▶ **Requirement**
Once the line holding "Silent video, 10 frames per second." is found in the entries below, transcribe exactly every line up to and including the one holding "(322.33 s to 323.23 s)", but leave out the pictures.

Top of Supplied information

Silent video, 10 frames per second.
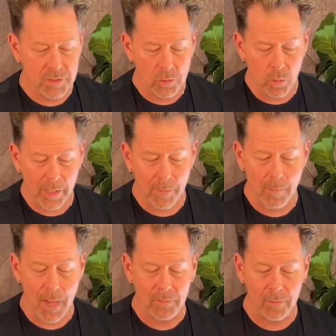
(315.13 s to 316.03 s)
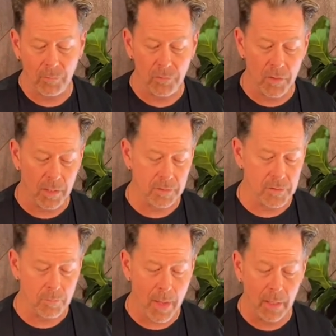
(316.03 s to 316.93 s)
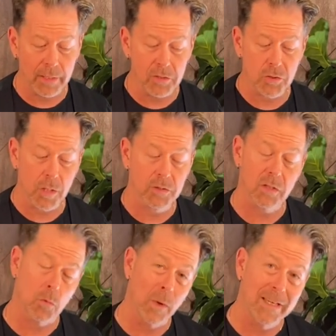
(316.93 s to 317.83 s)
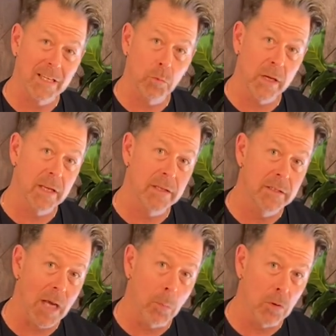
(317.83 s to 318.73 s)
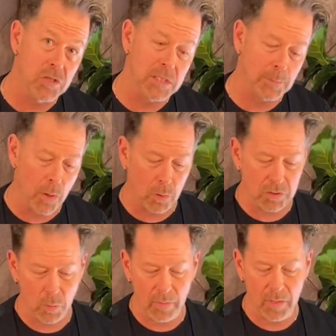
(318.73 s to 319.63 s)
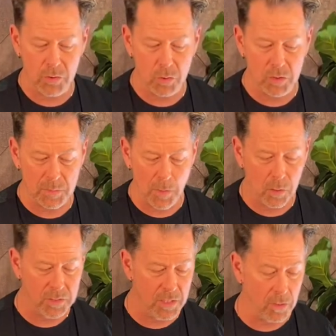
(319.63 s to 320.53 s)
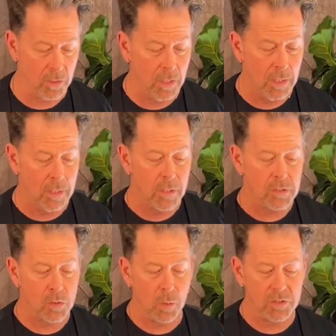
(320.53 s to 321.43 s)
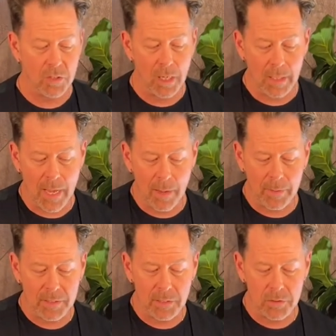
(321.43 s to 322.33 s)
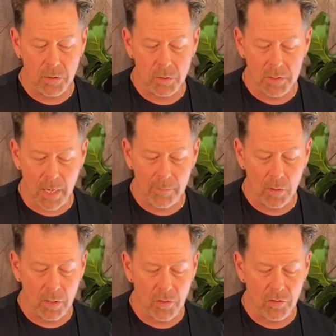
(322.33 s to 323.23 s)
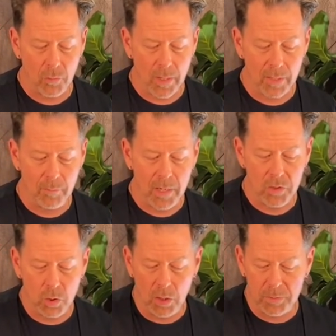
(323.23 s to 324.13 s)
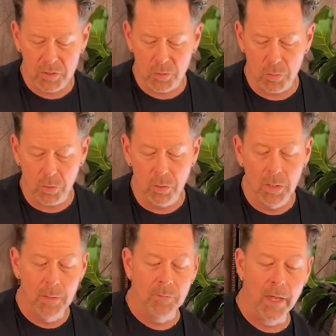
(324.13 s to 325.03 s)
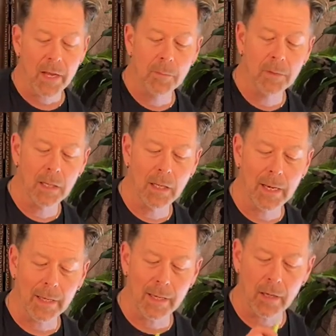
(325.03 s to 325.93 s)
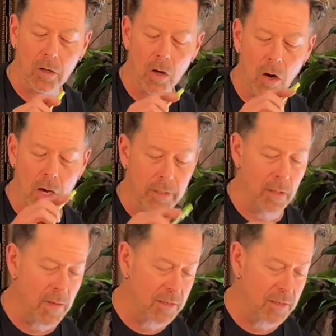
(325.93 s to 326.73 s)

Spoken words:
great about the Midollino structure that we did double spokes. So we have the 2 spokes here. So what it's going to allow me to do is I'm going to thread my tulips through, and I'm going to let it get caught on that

Bottom of Supplied information
Top of Supplied information

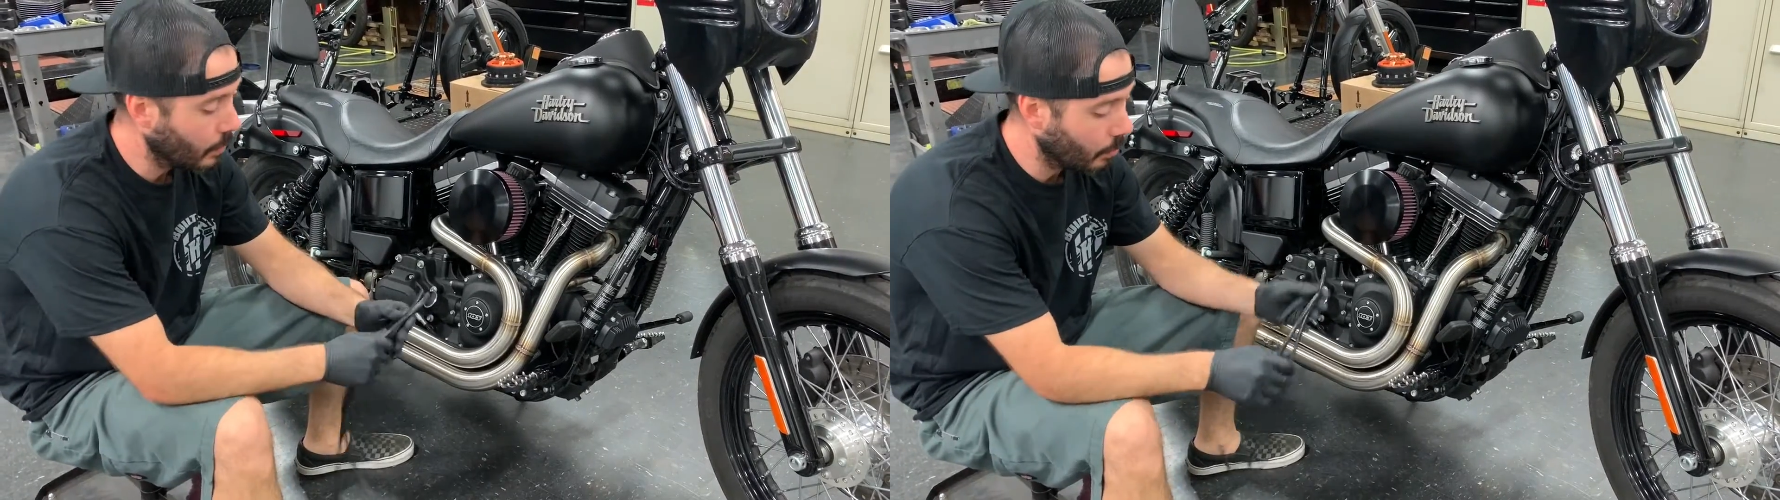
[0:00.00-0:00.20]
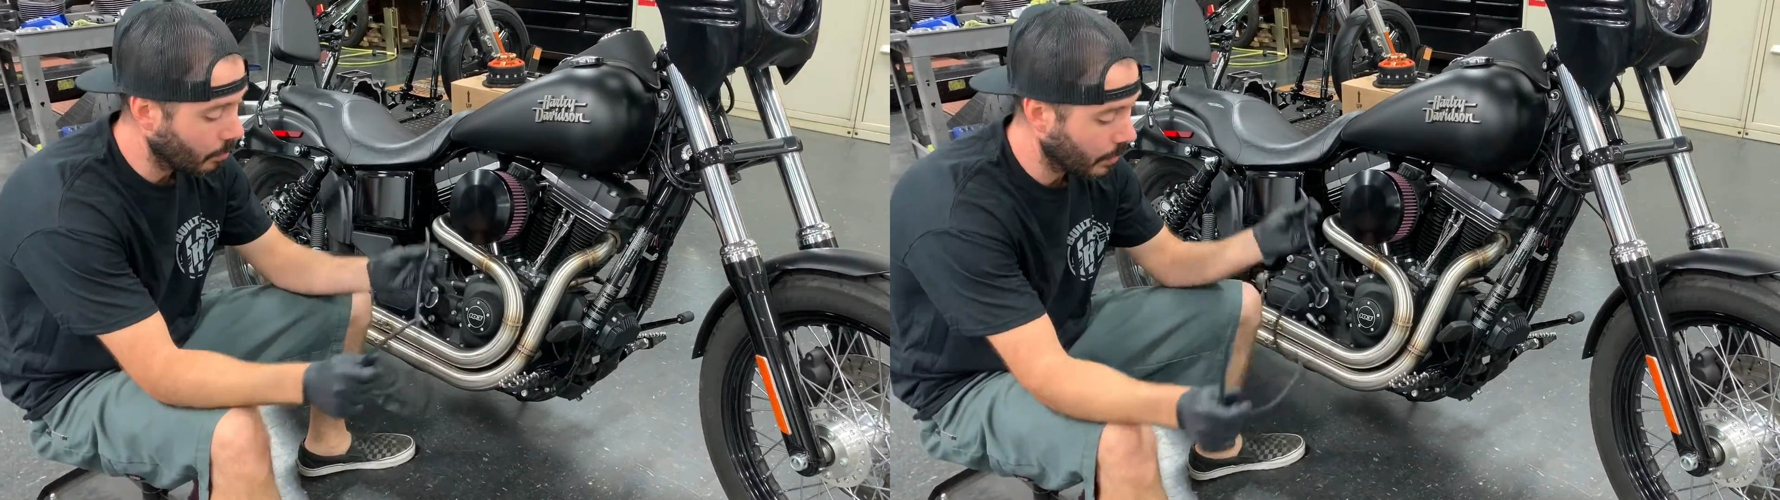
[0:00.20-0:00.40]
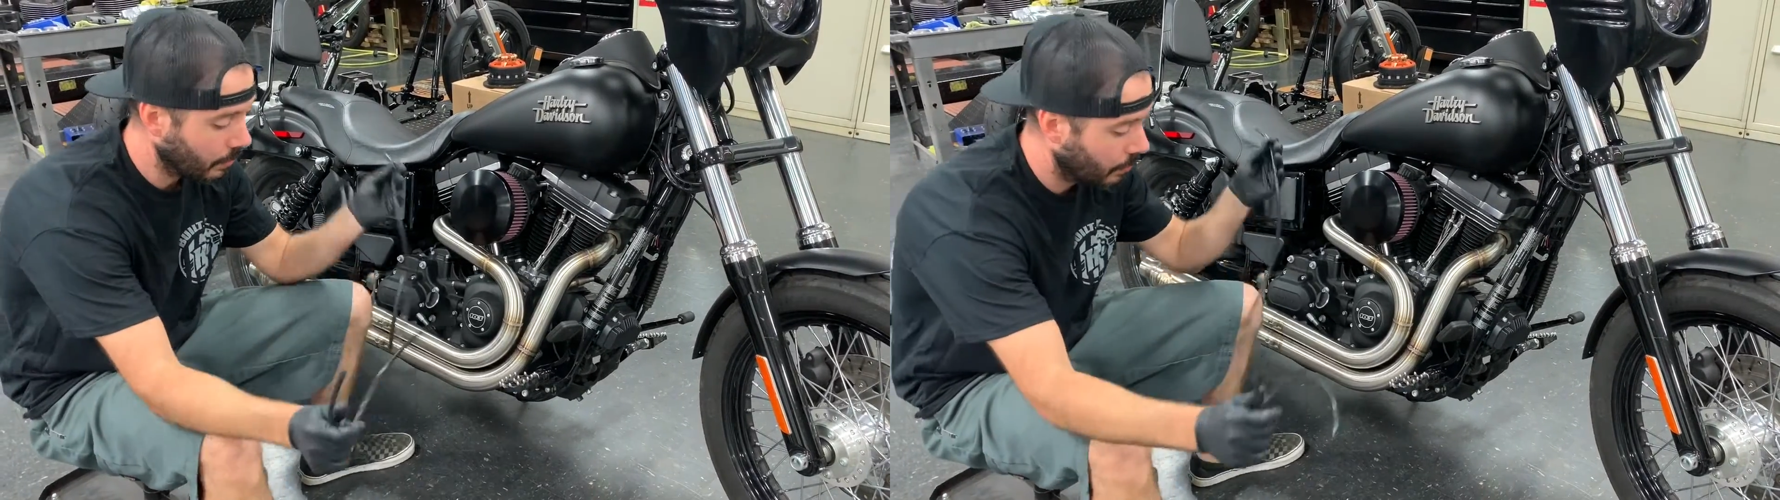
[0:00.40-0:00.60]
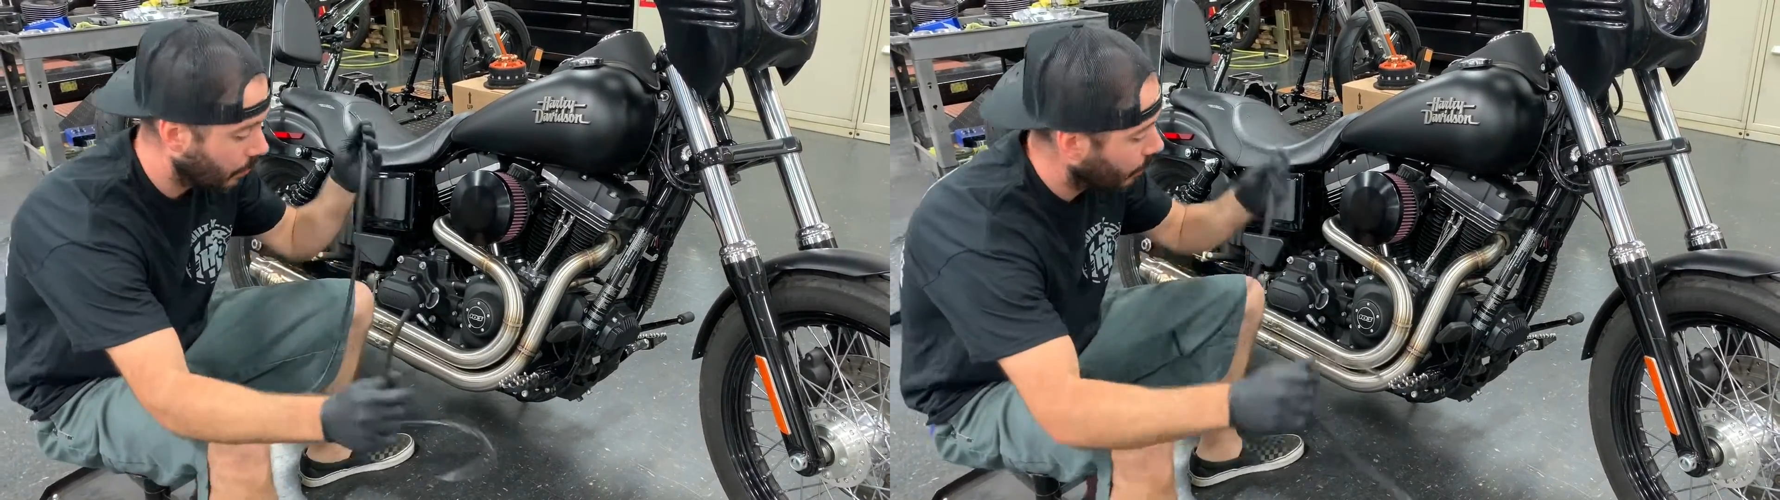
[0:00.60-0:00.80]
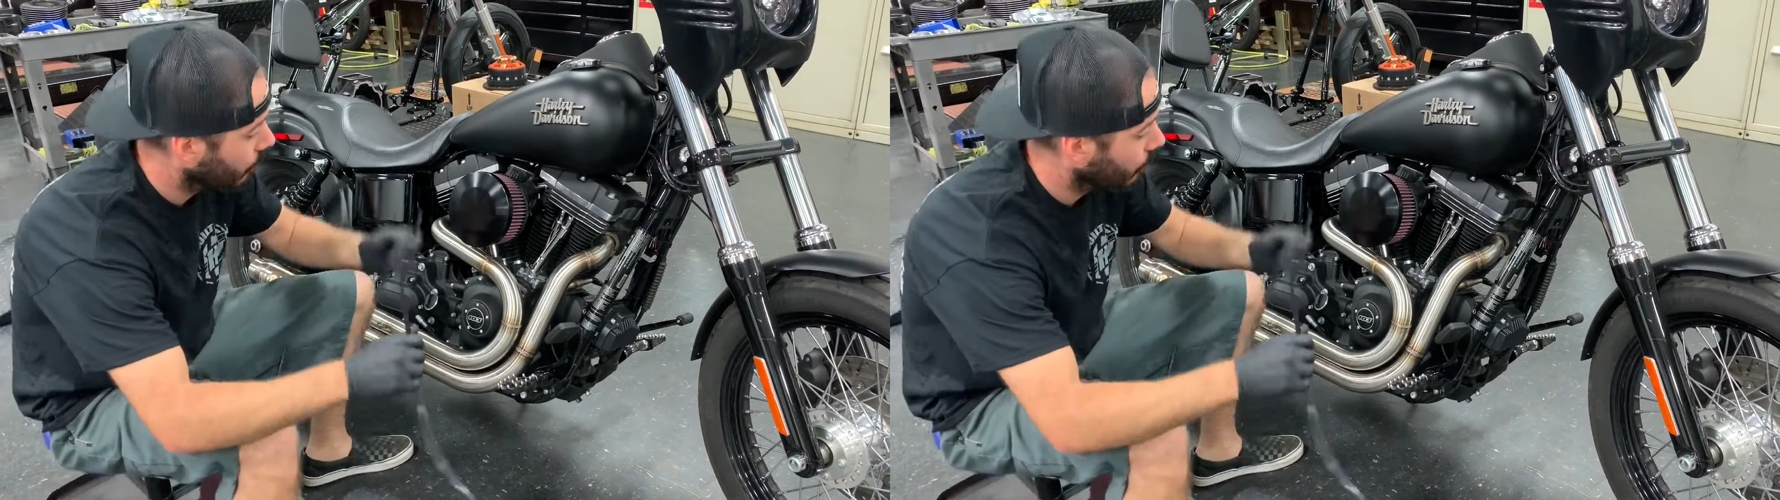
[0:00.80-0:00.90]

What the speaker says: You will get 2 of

Bottom of Supplied information
Top of Supplied information

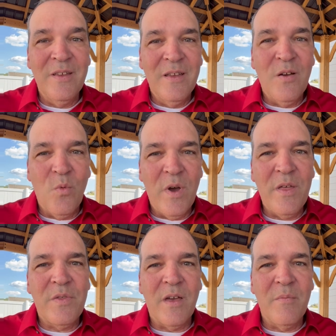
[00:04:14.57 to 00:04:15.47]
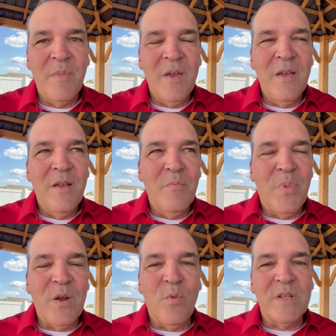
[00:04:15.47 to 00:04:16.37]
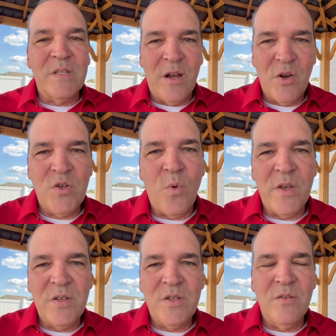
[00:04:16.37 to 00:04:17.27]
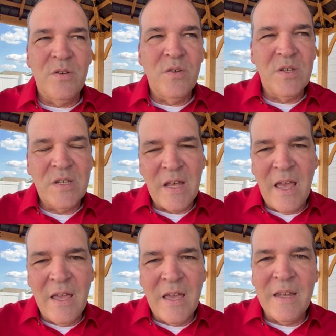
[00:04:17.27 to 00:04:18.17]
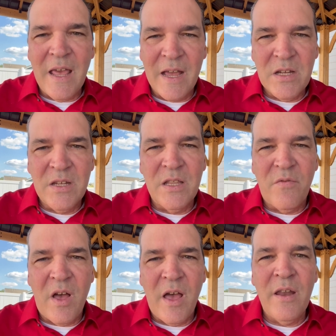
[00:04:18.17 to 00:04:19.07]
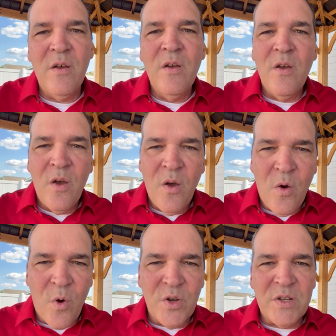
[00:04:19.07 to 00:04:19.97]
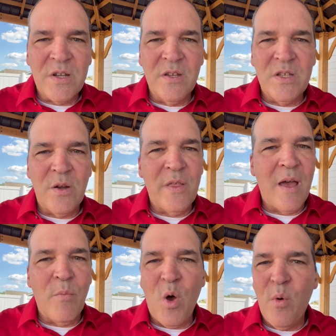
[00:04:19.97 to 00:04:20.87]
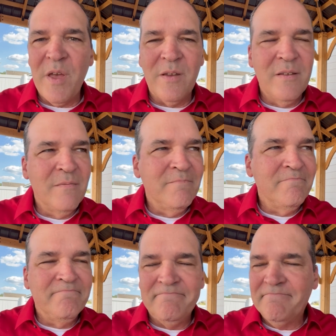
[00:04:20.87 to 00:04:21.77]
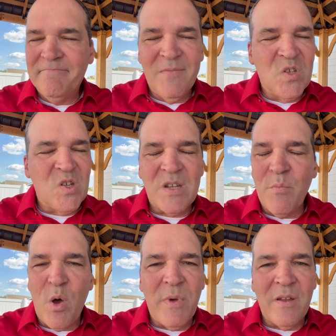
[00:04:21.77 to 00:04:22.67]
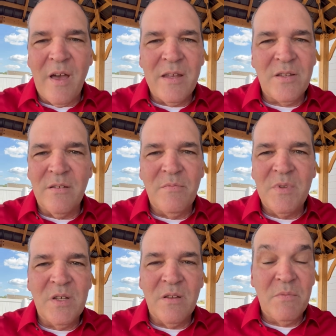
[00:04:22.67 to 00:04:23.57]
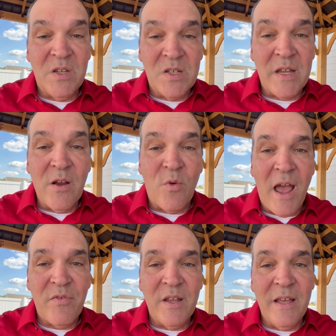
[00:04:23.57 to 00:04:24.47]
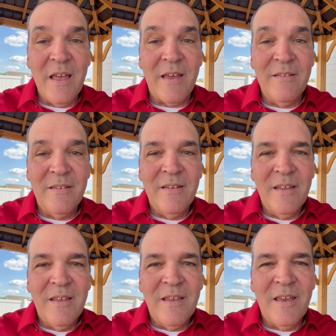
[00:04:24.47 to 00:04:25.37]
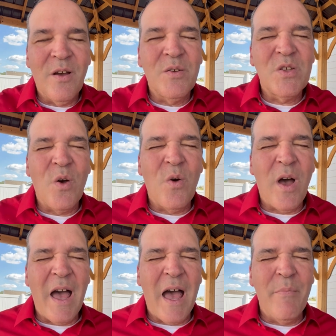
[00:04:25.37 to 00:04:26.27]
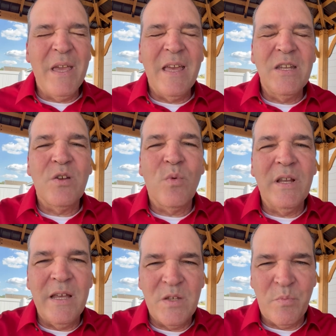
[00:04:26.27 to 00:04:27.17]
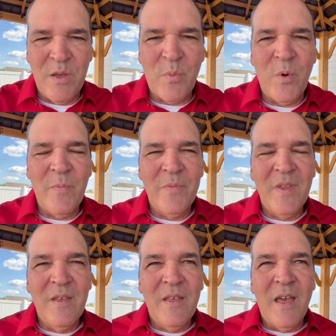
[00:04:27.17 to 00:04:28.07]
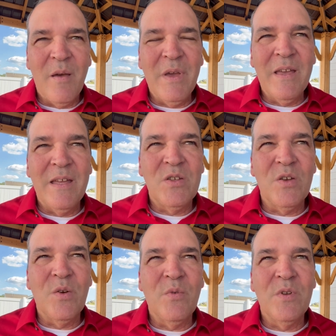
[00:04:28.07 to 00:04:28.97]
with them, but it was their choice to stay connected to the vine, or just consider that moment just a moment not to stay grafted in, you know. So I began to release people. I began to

Bottom of Supplied information

▶ **Task output**
Silent video, 10 frames per second.
(315.13 s to 316.03 s)
(316.03 s to 316.93 s)
(316.93 s to 317.83 s)
(317.83 s to 318.73 s)
(318.73 s to 319.63 s)
(319.63 s to 320.53 s)
(320.53 s to 321.43 s)
(321.43 s to 322.33 s)
(322.33 s to 323.23 s)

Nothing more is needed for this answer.